NUTLEY, United States — Inside a cluttered laboratory on a sprawling corporate campus in the New York suburbs, Modern Meadow is attempting a feat of modern alchemy: turning a vat of liquid the colour and consistency of chicken soup into luxury-grade leather.
The sweet, syrupy liquid is food for a strain of yeast that has been genetically modified to produce collagen, the essential biological component of everything from calf leather to alligator skin. Make collagen in big enough quantities and figure out how to turn it into a workable material, and the seven-year-old start-up thinks it just might engineer the biggest fabric innovation since Lycra: lab-grown leather.
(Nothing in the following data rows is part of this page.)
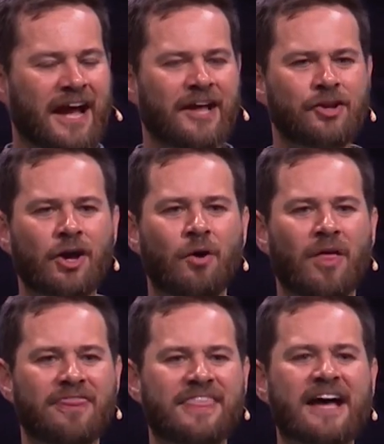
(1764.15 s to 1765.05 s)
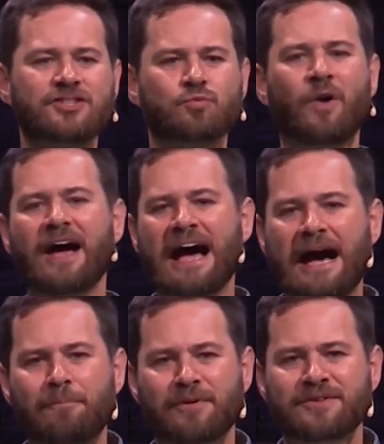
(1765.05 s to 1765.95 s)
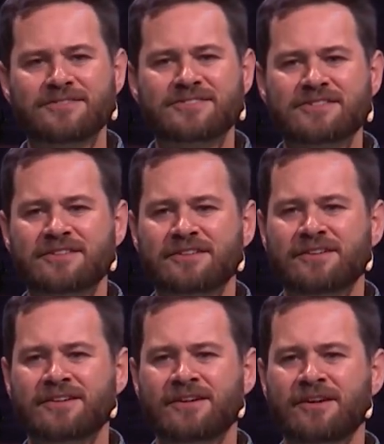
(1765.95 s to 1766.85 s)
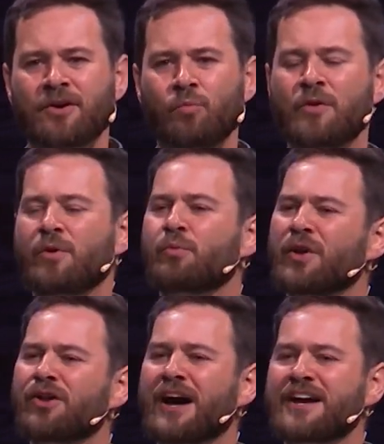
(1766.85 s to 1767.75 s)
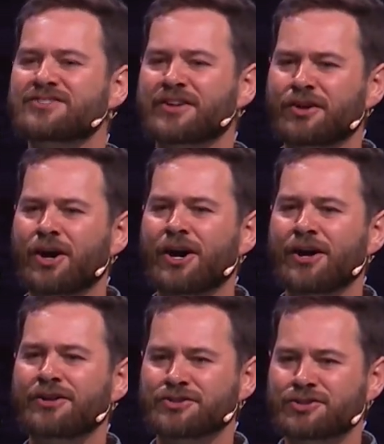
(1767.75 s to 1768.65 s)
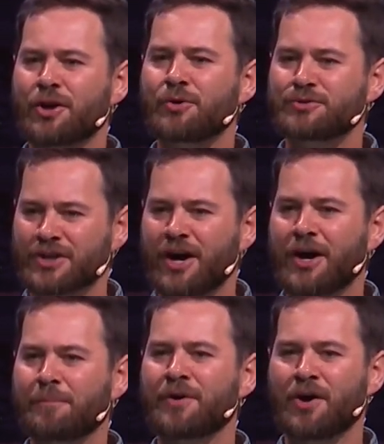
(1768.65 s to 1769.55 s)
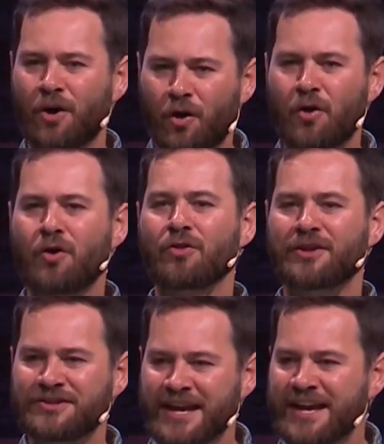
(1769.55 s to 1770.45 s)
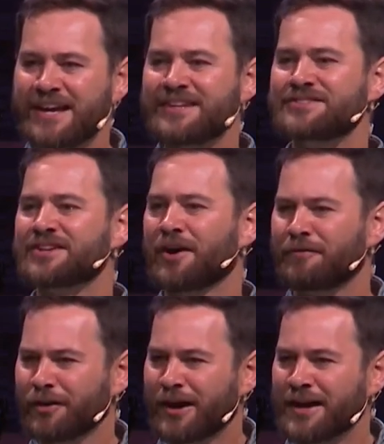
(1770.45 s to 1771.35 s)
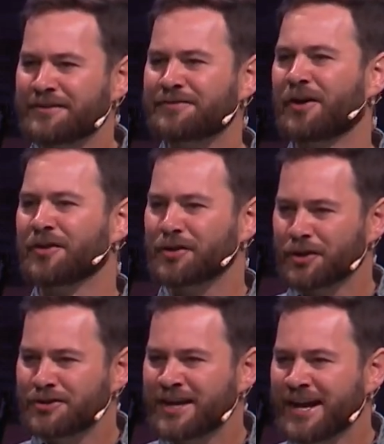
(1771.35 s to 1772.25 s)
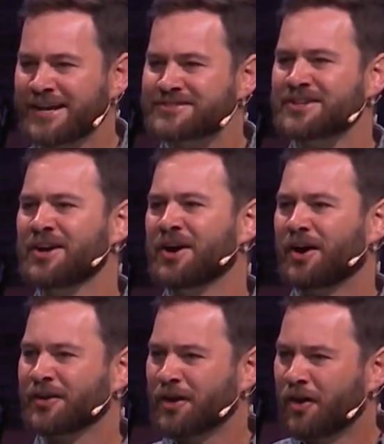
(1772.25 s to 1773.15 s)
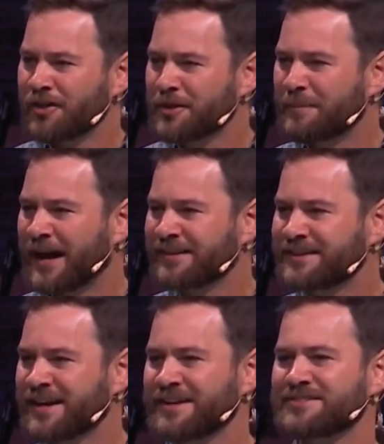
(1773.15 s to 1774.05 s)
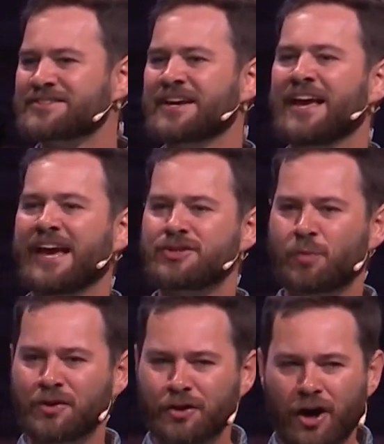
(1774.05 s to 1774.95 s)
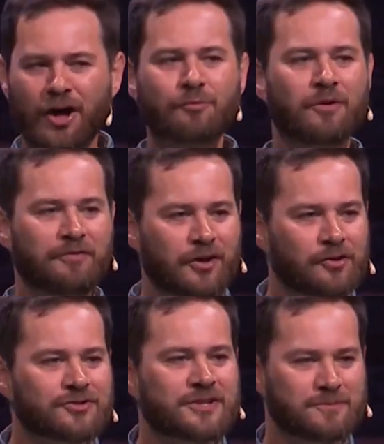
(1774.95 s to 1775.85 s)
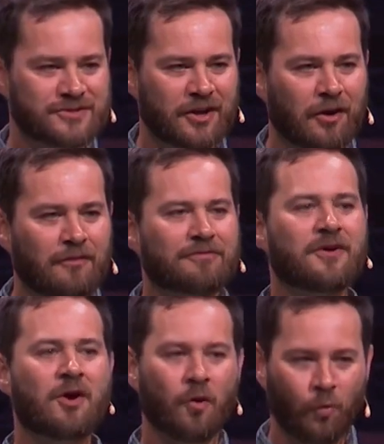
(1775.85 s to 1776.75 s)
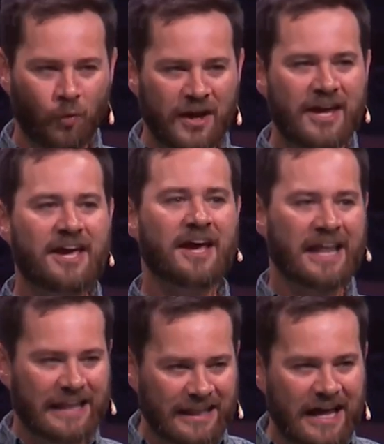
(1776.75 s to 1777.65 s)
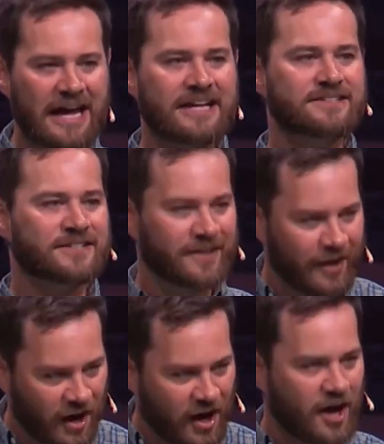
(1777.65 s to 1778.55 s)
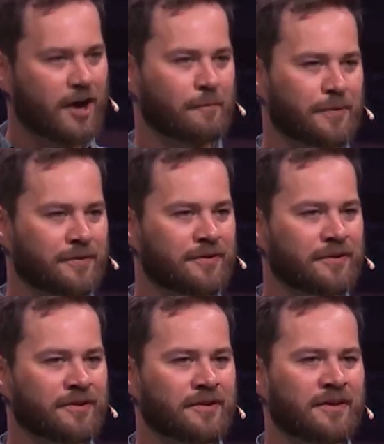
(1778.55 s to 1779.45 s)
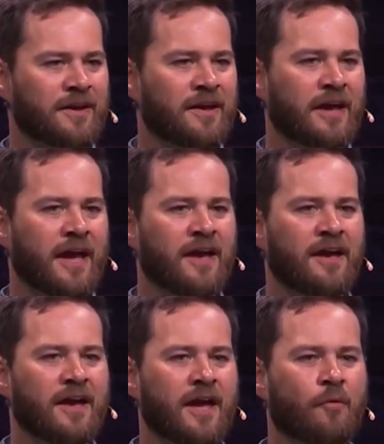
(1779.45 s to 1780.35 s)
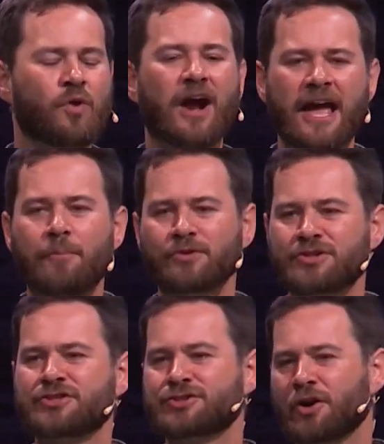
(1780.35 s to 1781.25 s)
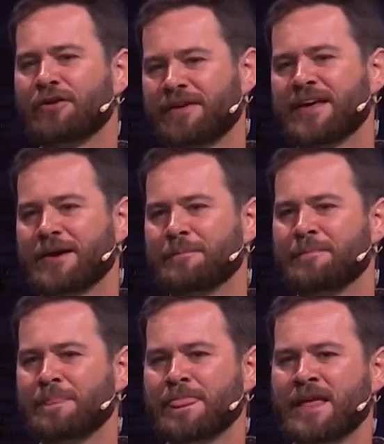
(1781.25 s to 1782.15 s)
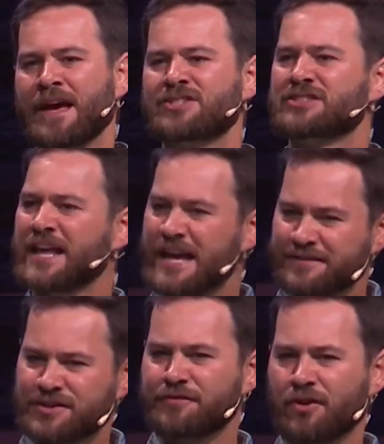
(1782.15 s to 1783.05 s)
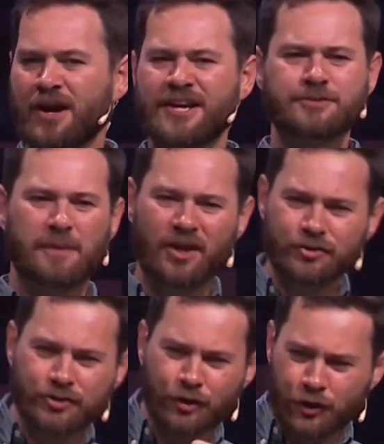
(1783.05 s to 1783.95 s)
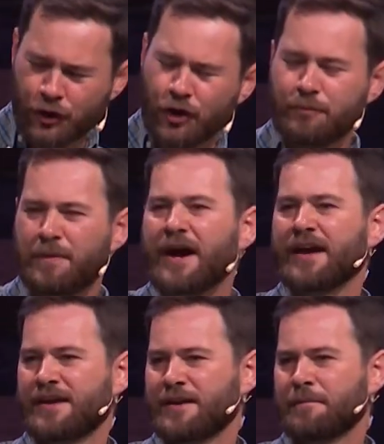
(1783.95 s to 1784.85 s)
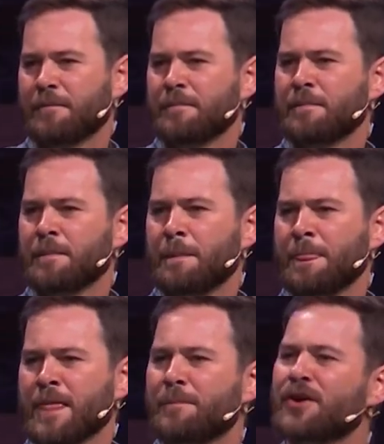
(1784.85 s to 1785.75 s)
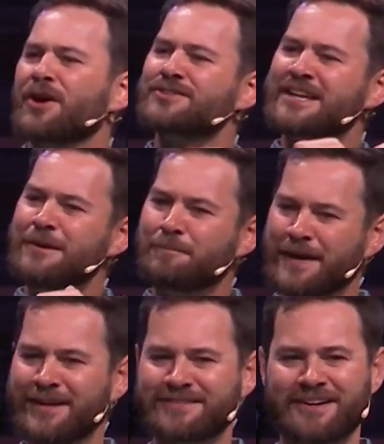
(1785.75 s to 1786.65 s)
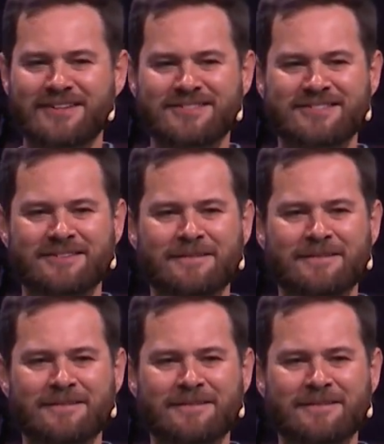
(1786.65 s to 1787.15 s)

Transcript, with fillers: And you know, that's what happens when we realize that God shows up all the days of our life, on the good days, on the bad days, is when God reveals himself, we light up. And we're able to serve him slaves of Christ, being secured by him because he picked us.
Some in the $2.4 trillion apparel industry are eager for a future when leather, fur and silk can be grown in labs, instead of harvested from living creatures. Humans have been making clothes and shoes from animal products for millennia; the earliest leather-working tools date back to the Palaeolithic era. And, today, consumers spend tens of billions of dollars on leather, fur and silk apparel, accessories and footwear annually.
But their use is becoming more controversial. Raising cattle contributes to climate change and requires enormous amounts of land and water, two resources that are growing scarcer by the year. Ranchers may also be tempted to cull their herds if global beef consumption maxes out, as some predict, depriving the fashion industry of a major source of hides. Luxury houses like Hermès and Chanel have acquired tanneries to guarantee future supplies of high-quality materials.
Meanwhile, brands like Gucci, Versace and Michael Kors have stopped using fur amid growing public outcry over animal welfare, and some analysts predict younger consumers in Western countries will buy fewer products made from animals generally. Luxury brands that rely on leather-working techniques perfected decades ago fear losing customers to rivals that are developing innovative new fabrics, from jackets and yoga pants made with moisture-wicking, breathable synthetics to ultra-light shoes that boost performance.
Analysts predict younger consumers in Western countries will buy fewer products made from animals generally.
Several start-ups are attempting to bioengineer solutions to these problems. Modern Meadow has dozens of patents and over $50 million in funding to pursue its lab-grown leather. Bolt Threads, based in Emeryville, California, across the Bay Bridge from San Francisco, has raised over $200 million to trick yeast into producing spider-silk proteins and, in September, will begin taking pre-orders on a bag made out of a leather-like material grown from mushroom roots. VitroLabs, also based in San Francisco, is using stem cells to grow leather that’s indistinguishable from the real thing and hopes to release a product made from the material next year, said co-founder and chief executive Ingvar Helgason.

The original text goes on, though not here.